A expressão mudou para as mãos, ah! estas mãos que arrancam de um áspero labor o pouco destinado ao pão de cada dia! Mas precisam de um incentivo, de alguma coisa que os tire do não-ser, do não-querer, e o encontraram na música, se é que se pode chamar de música a barulheira que certas noites, antes das dez, João Quadra suporta e talvez goste. Depois de um dia cheio de muito encontrão, no sentido figurado e no próprio, lá pelas oito, o bar está cheio de uma gente muito especial e um que é mais especial do que os outros. Esse chega, apanha o violão sem dono, que mora do lado de dentro do balcão, se empoeirando, tempera-o de manso, com amor. Mãos brutas deslizam pelo pinho, fazendo-se leves, como que acariciando um corpo de mulher. Não demoram os acordes, ele começa sempre com os acordes, tem alma lírica e melancólica, nuançada em sustenidos e bemóis. Depois canta, o que como desabafo é ótimo e mais não direi. Os sambas lhe saem meio inseguros, contando histórias muito doridas desta vida filha da mãe. Tem um gosto de sofrer bem sofrido, bem pisado, e um modo de confirmar a dor no coração erguendo as sobrancelhas e baixando as pálpebras. 

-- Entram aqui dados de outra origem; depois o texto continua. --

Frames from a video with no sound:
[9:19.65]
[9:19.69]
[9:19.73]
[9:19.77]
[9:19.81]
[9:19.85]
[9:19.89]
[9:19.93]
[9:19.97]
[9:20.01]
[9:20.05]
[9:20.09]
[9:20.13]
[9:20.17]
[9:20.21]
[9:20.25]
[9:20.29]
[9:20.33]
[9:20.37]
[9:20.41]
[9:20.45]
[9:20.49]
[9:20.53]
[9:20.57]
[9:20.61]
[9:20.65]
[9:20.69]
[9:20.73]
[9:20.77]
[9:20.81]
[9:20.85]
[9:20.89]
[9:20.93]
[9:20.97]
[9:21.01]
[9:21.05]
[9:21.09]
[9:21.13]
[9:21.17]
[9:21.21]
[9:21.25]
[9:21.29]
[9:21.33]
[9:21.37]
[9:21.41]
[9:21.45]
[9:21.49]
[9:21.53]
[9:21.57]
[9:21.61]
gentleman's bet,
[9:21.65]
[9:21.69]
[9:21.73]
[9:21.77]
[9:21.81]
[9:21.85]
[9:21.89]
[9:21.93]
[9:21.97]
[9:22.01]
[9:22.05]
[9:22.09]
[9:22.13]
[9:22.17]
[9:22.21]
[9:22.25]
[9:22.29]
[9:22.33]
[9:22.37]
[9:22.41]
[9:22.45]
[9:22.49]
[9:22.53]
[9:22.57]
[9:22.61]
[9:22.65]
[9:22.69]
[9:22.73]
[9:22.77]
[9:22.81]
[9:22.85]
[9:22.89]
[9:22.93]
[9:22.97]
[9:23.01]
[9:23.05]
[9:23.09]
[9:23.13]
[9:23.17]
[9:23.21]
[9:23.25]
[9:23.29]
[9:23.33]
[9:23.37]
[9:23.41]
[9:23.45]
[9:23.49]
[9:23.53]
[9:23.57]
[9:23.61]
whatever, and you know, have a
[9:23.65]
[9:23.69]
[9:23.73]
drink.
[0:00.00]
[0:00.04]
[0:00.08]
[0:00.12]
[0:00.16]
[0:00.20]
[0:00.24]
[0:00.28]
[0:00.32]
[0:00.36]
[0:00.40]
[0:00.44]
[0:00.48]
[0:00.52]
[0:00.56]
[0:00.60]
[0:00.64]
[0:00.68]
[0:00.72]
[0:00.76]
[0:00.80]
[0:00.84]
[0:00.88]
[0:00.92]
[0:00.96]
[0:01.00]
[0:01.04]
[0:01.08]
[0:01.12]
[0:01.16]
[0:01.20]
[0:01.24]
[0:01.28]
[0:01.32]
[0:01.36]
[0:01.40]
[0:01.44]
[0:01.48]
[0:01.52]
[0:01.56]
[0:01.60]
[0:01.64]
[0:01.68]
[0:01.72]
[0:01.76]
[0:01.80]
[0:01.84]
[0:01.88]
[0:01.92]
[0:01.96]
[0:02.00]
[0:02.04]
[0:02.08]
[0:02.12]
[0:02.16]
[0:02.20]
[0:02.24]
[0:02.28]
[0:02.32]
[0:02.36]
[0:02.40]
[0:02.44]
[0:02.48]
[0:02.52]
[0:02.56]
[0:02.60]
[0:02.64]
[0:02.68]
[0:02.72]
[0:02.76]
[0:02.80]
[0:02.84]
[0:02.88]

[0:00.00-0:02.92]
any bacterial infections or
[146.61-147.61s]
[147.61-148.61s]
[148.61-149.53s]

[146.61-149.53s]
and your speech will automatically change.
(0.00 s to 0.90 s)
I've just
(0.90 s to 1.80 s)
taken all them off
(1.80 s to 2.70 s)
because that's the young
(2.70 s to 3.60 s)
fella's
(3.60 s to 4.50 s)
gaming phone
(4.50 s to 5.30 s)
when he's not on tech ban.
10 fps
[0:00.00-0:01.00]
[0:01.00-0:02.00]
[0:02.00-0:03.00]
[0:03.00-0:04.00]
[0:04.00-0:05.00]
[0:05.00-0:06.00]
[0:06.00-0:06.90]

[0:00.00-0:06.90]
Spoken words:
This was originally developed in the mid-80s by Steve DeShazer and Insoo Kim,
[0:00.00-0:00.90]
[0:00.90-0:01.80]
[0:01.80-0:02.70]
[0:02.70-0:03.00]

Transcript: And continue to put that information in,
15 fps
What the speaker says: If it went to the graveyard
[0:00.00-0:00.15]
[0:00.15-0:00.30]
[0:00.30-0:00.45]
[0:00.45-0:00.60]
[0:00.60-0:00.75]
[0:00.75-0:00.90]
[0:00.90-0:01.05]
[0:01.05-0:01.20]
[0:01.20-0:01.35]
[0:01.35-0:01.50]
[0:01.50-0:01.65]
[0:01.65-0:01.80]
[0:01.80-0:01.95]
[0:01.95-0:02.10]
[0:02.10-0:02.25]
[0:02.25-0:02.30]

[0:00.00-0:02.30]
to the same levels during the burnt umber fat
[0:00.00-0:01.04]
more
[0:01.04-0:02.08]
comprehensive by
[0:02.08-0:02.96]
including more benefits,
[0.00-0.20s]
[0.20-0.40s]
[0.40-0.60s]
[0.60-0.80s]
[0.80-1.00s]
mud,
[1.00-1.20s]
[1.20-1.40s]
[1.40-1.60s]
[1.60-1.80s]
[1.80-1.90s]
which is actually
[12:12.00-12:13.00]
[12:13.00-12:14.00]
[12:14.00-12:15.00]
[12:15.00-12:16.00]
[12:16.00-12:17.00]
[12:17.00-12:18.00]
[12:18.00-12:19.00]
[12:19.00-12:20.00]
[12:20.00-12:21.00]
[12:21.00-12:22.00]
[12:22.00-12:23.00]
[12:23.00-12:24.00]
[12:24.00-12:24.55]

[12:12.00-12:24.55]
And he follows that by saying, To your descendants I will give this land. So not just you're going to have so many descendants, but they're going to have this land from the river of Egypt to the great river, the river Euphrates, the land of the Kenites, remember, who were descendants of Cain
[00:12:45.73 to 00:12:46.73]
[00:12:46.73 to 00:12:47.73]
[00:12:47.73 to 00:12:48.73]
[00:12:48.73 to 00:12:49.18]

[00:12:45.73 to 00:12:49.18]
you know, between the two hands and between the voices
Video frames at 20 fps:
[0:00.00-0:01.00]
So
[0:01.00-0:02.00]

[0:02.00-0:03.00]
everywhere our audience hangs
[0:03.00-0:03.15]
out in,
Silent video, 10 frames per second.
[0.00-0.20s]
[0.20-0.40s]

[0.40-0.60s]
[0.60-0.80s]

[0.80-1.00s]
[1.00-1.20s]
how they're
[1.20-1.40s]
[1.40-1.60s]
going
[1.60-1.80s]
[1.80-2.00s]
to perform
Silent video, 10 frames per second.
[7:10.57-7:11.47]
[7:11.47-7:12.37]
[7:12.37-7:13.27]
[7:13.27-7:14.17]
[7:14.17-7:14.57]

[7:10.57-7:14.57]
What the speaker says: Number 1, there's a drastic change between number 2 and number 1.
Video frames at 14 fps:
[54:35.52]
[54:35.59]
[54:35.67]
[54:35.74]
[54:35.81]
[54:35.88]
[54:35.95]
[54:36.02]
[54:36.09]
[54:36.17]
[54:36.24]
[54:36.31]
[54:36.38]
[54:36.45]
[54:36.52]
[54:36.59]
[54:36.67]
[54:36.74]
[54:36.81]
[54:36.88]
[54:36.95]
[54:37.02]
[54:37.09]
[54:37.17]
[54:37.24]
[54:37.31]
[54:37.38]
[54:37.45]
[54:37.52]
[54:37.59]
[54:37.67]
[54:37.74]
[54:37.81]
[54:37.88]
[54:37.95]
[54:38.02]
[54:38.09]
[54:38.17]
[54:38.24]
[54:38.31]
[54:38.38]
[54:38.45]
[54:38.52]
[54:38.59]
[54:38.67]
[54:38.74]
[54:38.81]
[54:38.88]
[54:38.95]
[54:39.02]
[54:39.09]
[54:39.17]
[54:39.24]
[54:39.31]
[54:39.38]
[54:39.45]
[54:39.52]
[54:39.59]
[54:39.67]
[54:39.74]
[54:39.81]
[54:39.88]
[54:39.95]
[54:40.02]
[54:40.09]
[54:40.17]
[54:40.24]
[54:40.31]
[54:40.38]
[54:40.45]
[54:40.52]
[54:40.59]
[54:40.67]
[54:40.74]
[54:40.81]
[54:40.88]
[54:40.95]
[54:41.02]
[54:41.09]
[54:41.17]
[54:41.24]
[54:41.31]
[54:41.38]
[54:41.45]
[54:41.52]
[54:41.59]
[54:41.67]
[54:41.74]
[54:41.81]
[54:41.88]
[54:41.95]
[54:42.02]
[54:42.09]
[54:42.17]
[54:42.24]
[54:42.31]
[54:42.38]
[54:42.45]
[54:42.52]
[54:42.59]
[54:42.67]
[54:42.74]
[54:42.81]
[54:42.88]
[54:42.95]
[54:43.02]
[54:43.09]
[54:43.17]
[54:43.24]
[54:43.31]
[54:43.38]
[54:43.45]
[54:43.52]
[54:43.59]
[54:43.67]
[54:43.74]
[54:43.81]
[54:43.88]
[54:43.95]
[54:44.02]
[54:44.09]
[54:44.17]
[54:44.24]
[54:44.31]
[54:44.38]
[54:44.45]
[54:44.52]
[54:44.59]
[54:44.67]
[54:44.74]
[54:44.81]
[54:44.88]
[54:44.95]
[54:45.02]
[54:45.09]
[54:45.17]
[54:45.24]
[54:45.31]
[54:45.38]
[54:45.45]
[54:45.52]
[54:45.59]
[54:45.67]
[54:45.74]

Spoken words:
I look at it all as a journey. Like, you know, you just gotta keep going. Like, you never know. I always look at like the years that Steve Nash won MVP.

Sábado não variou a sua atuação. Chegou e nenhuma comoção lhe marcou a entrada, de acostumados que todos estão com tanta mágoa. Pegou o pinho, derreou a cabeça encostando-a ao braço do violão, enquanto os dedos magros dançavam nos tremidos acordes. E lá veio, em vez dos sambas do costume, de envolta com muitos suspiros e muita vida brava carecendo de sair também da alma, uma valsa das tristezas brasileiras, coisa de mal-aventurado e mal-amado. Como as valsas da esquina do festejado maestro e que Manuel Bandeira chamou carinhosamente de safadinhas. Pois era uma valsa safadinha. Solou sentidamente, transbordou, chorou sons graves do bordão e gemidos fininhos das primas. No bar aquela algazarra. Muita gente de quina, olhando. 

E foi ele acabar de tocar, tremelicou outra vez a introdução, pingou o final e olhou triunfante em torno. Como ninguém ouvira a valsa, ninguém notou que acabou. “Eh! valsa!” – que ele disse, forçando a atenção. Alguém lascou a paleta num cavaco em outro canto, de repente irrompeu um chorinho veloz, repenicado, o homem do pandeiro se danou tocando com as mãos e os cotovelos, um tamborilava na mesa, outro na caixa de fósforos, outro batia o pé. “Eh! valsa!” – repetiu o seresteiro, mais alto, mais admirativo. E como ninguém ainda desse tento nele, nem no seu sentimento, glosou irônico: “Valsa bonita, valsa linda, pra quem compreende musga!”